The question followed hard on the heels of the original Politico story and harder on the heels of Herman Cain’s dismissal of years-old allegations that he behaved inappropriately toward two women: Who leaked the information in the first place?
Cain’s campaign manager says he has “no clue,” according to a report by The Daily Caller’s Alex Pappas.
“I have no idea,” chief of staff Mark Block told The Daily Caller. “No clue. I would find it hard to believe that anybody from another campaign would do that, but then again this is politics. Isn’t it?”
Guy Benson explains why it’s really not so hard to believe:
Cain’s been giving plenty of Republican campaign operatives heartburn these days, so the list of possible suspects is long. Did I mention … Cain now leads Rick Perry … in Texas? (To be clear, I am not remotely implying that Team Perry planted this story. I’m simply illustrating that Cain has proven to be a lasting threat in the primary field.)

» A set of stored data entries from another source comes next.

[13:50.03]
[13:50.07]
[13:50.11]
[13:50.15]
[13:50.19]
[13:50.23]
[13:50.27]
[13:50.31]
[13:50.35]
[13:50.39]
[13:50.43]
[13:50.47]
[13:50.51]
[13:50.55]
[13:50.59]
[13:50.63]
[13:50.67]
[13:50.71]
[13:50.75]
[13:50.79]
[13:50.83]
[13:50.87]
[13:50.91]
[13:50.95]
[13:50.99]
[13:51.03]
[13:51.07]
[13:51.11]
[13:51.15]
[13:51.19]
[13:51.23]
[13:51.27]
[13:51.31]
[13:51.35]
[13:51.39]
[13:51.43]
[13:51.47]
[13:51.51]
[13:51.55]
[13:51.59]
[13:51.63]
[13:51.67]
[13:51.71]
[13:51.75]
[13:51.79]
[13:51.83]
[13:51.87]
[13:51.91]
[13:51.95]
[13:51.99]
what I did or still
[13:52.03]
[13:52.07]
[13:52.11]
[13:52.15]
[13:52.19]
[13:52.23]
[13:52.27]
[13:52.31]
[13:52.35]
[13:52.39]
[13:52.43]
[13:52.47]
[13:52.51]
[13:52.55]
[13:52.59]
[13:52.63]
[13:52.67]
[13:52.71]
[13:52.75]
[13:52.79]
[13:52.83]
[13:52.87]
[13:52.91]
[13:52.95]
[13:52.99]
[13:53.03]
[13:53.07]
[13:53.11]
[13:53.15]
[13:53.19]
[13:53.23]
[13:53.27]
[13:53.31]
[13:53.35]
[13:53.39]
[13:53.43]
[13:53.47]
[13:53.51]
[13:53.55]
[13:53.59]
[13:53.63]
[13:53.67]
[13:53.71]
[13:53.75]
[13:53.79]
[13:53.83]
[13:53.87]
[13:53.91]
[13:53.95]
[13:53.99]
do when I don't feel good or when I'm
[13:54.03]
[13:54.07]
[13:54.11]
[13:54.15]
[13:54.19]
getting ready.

Former Arkansas Gov. Mike Huckabee has said he could “almost guarantee” GOP campaigns started this ball in motion. On Geraldo at Large last night, Juan Williams made the same point. But Ann Coulter vehemently disagreed, pointing out that, when conservatives dredge up allegations of sexual misconduct, they’ve usually done their homework and the allegations prove to be true. Two names come to mind: Bill Clinton and John Edwards. On the other hand, “there’s a long history of false accusations on the left.” Coulter pointed out the left-leaning slant of Politico and implied left-leaning sources likely leaked the story.

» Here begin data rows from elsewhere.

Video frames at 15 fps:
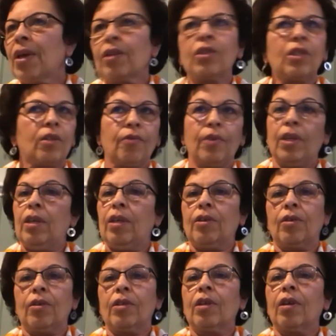best 3
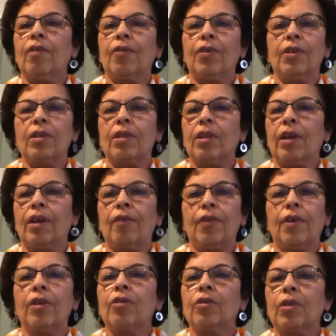years of his life
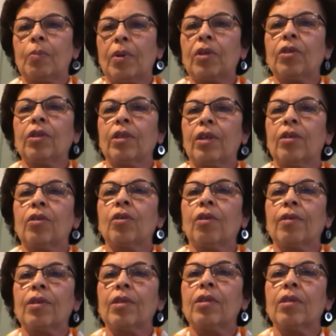under special ed
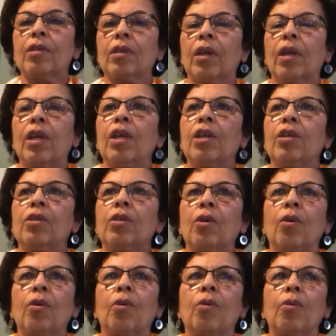services.
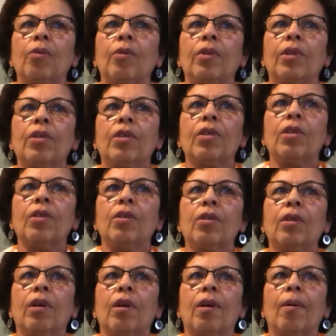So this
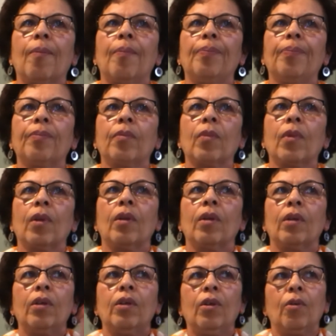is,
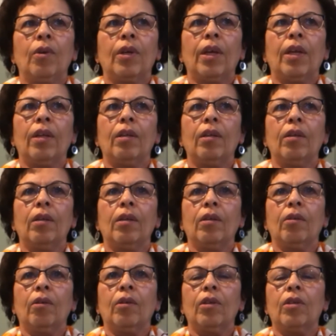you know, again,
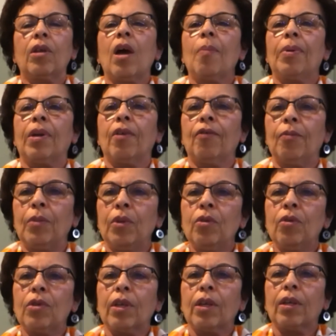on the topic of
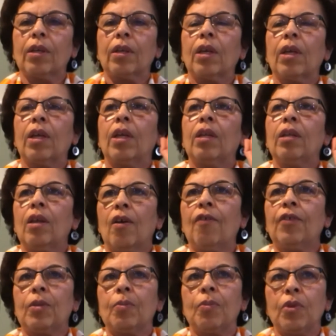music,
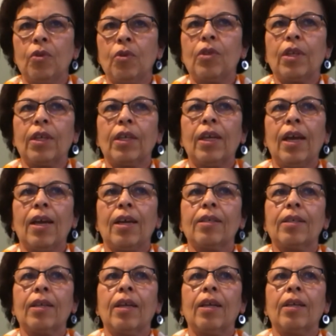loves music,
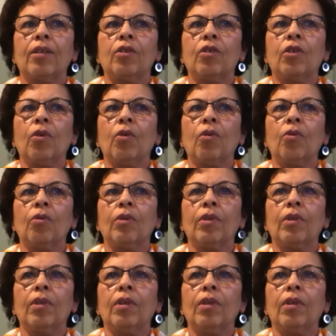yes. And so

But whether it was planted by GOP rivals or represents a preemptive attack by Obama’s posse won’t really change what effect — if any — the story has on Cain’s campaign. Some have already begun to speculate the story will help Cain, as it will inspire some to rally around him. Herman Cain’s Iowa Chairman, for example, said the salacious “news” will just motivate Cain volunteers in Iowa to work harder.
Still, it’s worth asking the question of who tipped off Politico because the answer to that question might affect how the electorate views the camp that leaked it.